Sometimes, the Doctor was too cautious. It wasn’t that he thought she was some stupid girl. Quite the opposite, in fact. Though he was unlikely to admit it, they both knew that she had only been allowed to board the TARDIS because of her unique understanding of recondite engineering. The Doctor needed the Master—for reasons he was content kept to himself—and it was just possible that she was the only one who could restore life to the mechanical man. No, the Doctor knew that she was smart enough, and strong enough, but behind his manic exterior there was a fear that he held more closely than any of his secret plans.
Selene turned into the warm sunlight as a gentle breeze blew past her. Beyond the control room, across the threshold of the dimensional doors, was the village of Hartlewick. It was summertime in Cambridgeshire, and across the verdant lawn of Cheltenwick House she could just make out the sombre, lanky figure of the Doctor. He was sitting with old Lord Denby, enjoying another sidecar or gin rickey. As she watched him wave his arms in dizzying circles, pale face basking in the afternoon sun, she knew he was caught up in the telling of another of his outrageous stories.
The Doctor was quite taken with Hartlewick, that much was clear. He had settled in at Cheltenwick House with surprising quickness after the Demon Servants of An-Amon had been vanquished. It was good that he had decided to indulge in a bit of a holiday. Perhaps he would, at long last, unwind a little. Perhaps he’d let go. Perhaps he’d regain some sense of control, some sense of himself.
Selene returned her attention to the broken body at her side. At the very least, the Doctor’s desire to stay put had given her the chance to spend some time tinkering with this cybernetic puzzle of his. While he was enjoying slices of cheese and fruit upon the lawn, Selene could get her hands dirty.
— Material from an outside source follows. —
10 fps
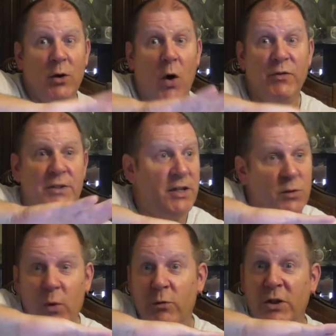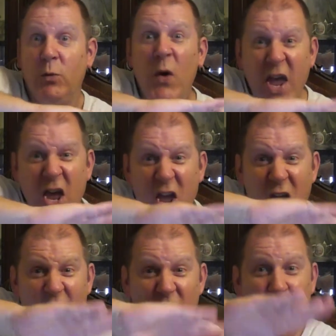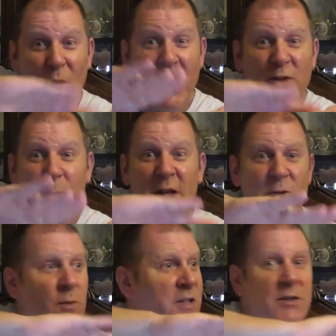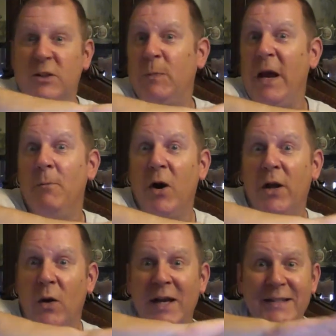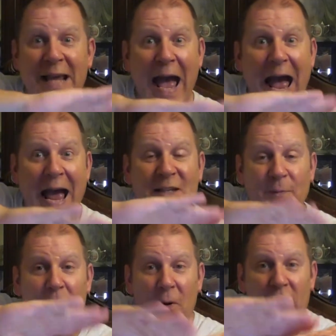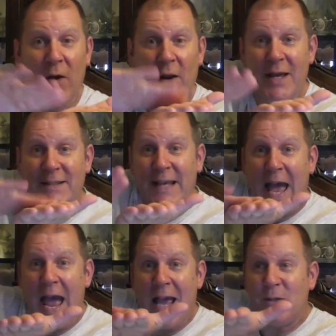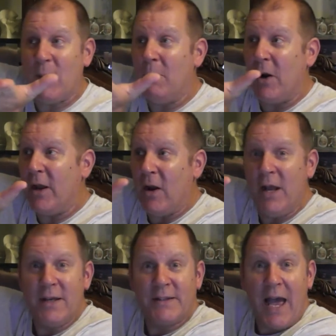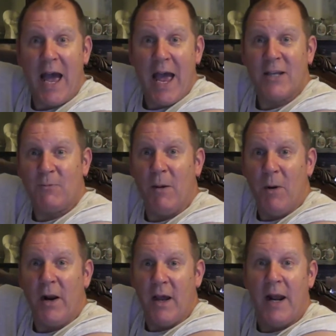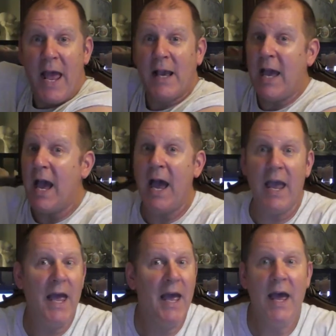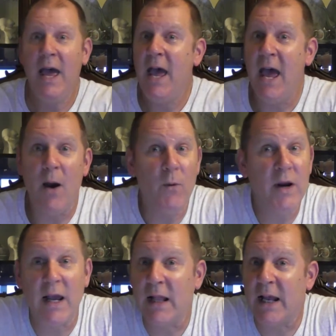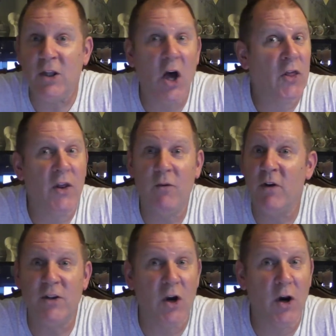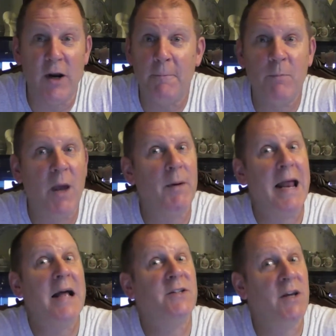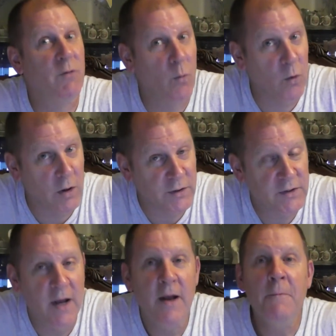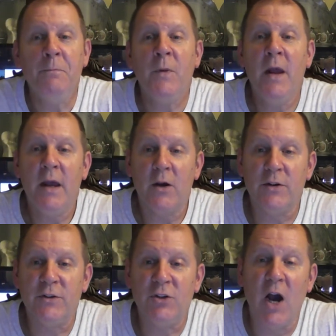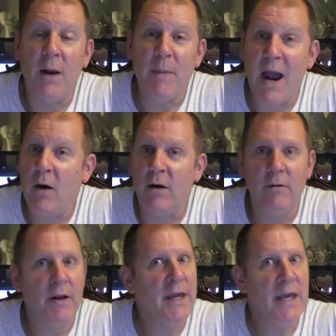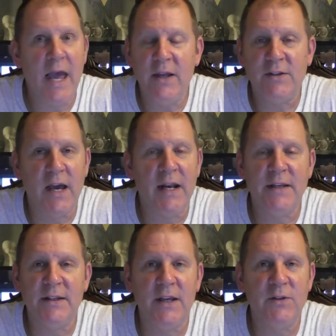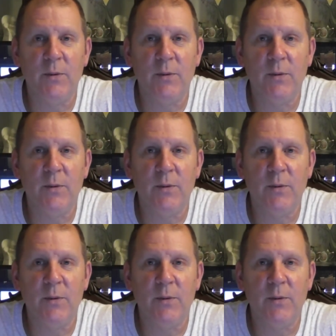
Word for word: the off season. We were just let's let's let's spend money on this guy, spend money on this guy, spend money on this guy, spend money on that guy, and we get like nothing in return. I mean, that's even worse. Because John Mara, he hates that. He says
There was a parallel there, Selene mused, given that she had recently switched her focus to the central processor inside the android’s head. Yes, it was like cutting open an apple. The terullian circuit pathways and coiled microleads were akin to the glittering trail of some mechanical worm, each artificial neuron representing another thread of artificial intelligence. Following each one to test its integrity might well take her a lifetime, but she enjoyed a challenge. Selene jabbed at the silica substrata of the central cylinder with her spanner and frowned. Of course, the core of the Master’s mind was nothing like the core in a piece of fruit. There were shielded theta wave intakes, for starters, and…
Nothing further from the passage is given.